—De acuerdo.
Rogelio, ligeramente sorprendido, esbozó una leve sonrisa.
—Me esforzaré para ganar dinero y asegurarme de que Aldi tenga suficiente para gastar.
Aldana chasqueó la lengua, con una expresión de desconcierto.
Solo quería dejar claro que era difícil de mantener y que una persona común no podría permitírselo, no es que de verdad quisiera que él la mantuviera.
No es como que le faltara el dinero.
—Tú...
Aldana intentó explicarse. Al levantar la cabeza, se encontró con la mirada profunda y cariñosa del hombre, y su alma se estremeció.
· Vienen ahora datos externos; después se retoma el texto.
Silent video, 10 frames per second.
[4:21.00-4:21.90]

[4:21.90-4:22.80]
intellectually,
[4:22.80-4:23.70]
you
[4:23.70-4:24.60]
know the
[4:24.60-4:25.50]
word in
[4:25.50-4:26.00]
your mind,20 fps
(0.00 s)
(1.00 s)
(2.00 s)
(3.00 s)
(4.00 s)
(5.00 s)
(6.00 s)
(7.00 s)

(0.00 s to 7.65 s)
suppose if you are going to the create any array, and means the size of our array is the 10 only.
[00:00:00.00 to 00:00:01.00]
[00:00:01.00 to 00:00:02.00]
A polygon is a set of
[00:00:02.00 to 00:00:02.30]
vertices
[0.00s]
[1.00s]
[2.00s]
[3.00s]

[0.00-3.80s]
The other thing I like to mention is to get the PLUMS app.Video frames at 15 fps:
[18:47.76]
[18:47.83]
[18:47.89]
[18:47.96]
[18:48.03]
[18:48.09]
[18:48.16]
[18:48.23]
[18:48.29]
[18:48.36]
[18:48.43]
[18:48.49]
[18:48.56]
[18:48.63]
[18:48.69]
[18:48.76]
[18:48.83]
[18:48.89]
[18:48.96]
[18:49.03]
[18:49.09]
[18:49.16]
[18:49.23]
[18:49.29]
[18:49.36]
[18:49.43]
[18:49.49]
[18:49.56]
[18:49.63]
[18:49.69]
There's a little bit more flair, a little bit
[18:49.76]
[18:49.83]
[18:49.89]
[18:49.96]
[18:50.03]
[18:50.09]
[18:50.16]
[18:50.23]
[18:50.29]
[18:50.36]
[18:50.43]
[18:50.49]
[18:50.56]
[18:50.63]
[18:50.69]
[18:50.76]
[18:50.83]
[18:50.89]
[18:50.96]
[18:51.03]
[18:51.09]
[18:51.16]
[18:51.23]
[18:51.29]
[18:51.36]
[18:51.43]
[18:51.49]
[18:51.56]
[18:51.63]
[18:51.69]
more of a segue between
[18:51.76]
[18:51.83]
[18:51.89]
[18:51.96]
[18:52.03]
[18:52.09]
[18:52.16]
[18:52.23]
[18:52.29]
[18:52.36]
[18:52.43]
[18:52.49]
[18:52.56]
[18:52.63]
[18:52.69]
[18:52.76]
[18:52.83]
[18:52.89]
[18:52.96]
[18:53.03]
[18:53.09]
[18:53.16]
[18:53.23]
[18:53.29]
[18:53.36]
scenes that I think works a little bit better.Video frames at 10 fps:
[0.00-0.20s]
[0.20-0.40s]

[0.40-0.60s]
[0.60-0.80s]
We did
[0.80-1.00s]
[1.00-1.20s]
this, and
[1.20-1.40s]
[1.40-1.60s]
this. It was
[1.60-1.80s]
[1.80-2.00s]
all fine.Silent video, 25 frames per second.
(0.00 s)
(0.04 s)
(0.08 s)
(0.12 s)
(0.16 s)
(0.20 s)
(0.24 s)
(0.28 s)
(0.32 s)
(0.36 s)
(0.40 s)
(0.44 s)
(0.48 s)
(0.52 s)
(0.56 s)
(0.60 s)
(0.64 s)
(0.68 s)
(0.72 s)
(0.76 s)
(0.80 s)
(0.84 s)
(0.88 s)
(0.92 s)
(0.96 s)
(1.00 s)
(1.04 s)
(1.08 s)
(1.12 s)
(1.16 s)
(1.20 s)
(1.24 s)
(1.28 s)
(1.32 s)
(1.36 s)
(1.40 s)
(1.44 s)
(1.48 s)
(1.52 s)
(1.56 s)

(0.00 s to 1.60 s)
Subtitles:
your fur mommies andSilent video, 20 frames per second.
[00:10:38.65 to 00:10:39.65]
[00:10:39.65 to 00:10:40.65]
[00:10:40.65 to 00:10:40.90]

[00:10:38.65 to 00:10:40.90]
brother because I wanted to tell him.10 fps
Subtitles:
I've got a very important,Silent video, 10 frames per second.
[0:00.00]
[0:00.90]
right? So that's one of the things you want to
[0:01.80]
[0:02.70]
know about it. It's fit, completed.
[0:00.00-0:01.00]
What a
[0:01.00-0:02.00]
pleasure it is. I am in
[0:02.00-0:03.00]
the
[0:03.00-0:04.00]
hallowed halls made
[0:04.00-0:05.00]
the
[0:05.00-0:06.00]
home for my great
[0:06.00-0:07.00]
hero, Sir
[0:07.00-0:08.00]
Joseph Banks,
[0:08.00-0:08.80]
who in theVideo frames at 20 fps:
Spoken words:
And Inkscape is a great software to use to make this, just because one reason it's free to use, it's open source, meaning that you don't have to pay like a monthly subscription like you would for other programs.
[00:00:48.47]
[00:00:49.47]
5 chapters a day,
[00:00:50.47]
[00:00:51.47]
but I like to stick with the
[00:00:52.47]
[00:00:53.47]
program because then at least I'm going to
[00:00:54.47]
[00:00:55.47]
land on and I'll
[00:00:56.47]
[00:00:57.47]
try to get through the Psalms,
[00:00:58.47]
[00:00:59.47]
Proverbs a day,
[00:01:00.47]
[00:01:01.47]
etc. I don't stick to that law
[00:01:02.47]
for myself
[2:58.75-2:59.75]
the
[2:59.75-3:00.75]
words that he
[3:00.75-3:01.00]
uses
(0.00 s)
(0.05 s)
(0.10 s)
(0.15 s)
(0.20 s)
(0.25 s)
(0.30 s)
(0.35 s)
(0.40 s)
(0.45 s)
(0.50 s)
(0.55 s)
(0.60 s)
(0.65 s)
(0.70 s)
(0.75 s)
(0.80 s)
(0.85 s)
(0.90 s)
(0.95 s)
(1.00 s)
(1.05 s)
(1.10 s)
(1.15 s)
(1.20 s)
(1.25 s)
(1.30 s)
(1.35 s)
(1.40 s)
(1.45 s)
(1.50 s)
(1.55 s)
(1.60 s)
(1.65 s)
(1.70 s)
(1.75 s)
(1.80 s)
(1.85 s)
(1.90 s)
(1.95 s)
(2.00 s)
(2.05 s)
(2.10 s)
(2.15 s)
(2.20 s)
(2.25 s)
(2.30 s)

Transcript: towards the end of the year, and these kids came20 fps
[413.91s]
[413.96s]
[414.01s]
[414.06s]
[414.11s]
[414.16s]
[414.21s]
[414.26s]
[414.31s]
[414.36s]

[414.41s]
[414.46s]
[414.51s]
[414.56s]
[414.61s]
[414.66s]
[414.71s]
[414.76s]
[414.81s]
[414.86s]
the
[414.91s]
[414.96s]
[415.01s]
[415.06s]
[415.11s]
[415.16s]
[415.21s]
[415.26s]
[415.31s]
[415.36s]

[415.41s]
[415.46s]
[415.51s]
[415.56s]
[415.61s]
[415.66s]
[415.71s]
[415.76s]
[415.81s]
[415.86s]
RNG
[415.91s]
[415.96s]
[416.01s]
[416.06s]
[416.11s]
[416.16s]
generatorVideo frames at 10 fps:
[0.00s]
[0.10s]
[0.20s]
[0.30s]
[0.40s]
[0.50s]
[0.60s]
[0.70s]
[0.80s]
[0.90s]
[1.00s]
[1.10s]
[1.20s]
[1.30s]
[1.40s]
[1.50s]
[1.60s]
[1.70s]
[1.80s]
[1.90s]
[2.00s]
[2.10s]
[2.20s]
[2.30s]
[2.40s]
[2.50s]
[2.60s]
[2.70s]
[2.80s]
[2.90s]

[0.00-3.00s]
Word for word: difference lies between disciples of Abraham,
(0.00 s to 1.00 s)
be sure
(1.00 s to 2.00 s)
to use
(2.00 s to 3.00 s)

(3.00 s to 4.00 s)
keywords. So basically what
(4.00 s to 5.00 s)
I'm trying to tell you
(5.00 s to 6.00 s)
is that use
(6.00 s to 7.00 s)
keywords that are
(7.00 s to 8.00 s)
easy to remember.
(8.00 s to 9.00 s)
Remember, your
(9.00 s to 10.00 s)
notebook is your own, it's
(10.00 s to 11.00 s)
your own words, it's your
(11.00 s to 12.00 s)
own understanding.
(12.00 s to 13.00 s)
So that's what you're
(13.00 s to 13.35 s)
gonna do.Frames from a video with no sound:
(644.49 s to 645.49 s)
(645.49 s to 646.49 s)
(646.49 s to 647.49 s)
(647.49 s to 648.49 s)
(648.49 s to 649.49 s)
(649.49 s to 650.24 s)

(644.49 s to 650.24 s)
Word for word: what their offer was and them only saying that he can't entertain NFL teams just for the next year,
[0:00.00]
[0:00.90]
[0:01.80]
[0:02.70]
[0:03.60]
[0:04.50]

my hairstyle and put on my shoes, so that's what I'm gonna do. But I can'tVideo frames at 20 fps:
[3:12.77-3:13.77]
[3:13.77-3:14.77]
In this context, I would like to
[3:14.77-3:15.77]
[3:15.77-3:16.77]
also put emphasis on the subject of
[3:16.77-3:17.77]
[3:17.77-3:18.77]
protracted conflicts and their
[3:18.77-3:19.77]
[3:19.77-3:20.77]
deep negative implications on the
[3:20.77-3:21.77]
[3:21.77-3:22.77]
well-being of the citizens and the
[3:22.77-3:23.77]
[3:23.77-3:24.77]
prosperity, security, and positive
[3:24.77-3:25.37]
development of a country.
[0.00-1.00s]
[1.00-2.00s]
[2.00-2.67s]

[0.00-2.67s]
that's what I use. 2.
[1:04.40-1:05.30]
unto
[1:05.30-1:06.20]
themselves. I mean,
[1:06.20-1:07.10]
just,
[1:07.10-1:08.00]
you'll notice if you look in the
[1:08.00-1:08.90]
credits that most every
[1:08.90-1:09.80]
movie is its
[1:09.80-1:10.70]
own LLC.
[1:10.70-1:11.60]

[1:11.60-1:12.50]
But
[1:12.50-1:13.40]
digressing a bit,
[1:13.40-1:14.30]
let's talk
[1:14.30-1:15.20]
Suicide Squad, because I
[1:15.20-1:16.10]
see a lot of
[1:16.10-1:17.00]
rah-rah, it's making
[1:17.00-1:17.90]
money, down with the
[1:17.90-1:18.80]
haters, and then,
Las palabras se le quedaron atoradas en la garganta.
—¿Qué pasa?
Al verla mirándolo fijamente, con las comisuras de los ojos ligeramente enrojecidas, la encontró adorable.
Rogelio levantó la mano y, con un gesto suave, le apartó un mechón de pelo de la frente, sonriendo con picardía.
—¿No me crees?
Su capacidad para ganar dinero era bastante buena, podía dejar que ella gastara lo que quisiera.
—No es eso.
Aldana retrocedió un poco, fingiendo calma, y dijo lentamente:
—Es solo que me pregunto... si tú me mantienes, ¿mi hermano estaría de acuerdo?
Su tono era tranquilo, su mirada clara, con un evidente aire de estar disfrutando del espectáculo.
La sonrisa de Rogelio se congeló al instante y su rostro se ensombreció.
—Bueno, a trabajar se ha dicho. Yo me voy a la escuela.
Aldana parpadeó, y después de lanzarle esa puñalada a Rogelio, se colgó la mochila, abrió la puerta y se fue alegremente hacia la escuela.
Rogelio se quedó sentado, con la cara más negra que el fondo de una olla.
Unos segundos después.
—Pfft.
Eliseo, en el asiento delantero, no pudo contenerse y soltó una carcajada.
Iván, por su parte, se pellizcó la mano con fuerza para no reírse.
La frase de la señorita Carrillo había sido un golpe mortal.
El jefe se pasaba el día "conspirando" para engañar a la jovencita y llevársela a casa.
Si Leonardo, ese hermano que "daría la vida por su hermana", se enterara de que él mismo la había entregado al lobo...
*Vaya, vaya.*
La escena sería aterradora, ni se atrevía a imaginarla.
—Eliseo.
El jefe se desquitaba con él por el mal trago que le hizo pasar la señorita Carrillo.
El jefe se enamora, el subordinado sufre.
Qué pobre subordinado.
—
Al mismo tiempo, en una cafetería no muy lejana, Lucrecia y Silvino estaban sentados junto a la ventana, charlando, cuando vieron a Aldana bajar de un sedán negro.
—¿Esa no es mi hermana?
Lucrecia se volvió hacia Silvino, diciendo deliberadamente:
—Recuerdo que ese coche no es barato. La persona que está dentro, no será el que la mantiene...
Dejó la frase a medias a propósito, el significado era obvio.
—Y además... —Lucrecia frunció los labios, con un aire afectado—. Me pareció ver que la persona en el asiento del conductor tiene el pelo blanco, seguro que no es joven.
Eliseo, con su pelo teñido de blanco, tenía la sensación de que alguien lo estaba insultando.
Silvino siguió su mirada, entrecerrando ligeramente los ojos.
¿No es barato? Un coche de poco más de dos millones, y de un modelo de hace varios años, que ahora se había devaluado mucho.
¿Cuánto dinero podía tener alguien que conducía un coche antiguo?
Además, la persona en el asiento del conductor tenía, en efecto, el pelo completamente blanco. Calculó que tendría al menos sesenta años.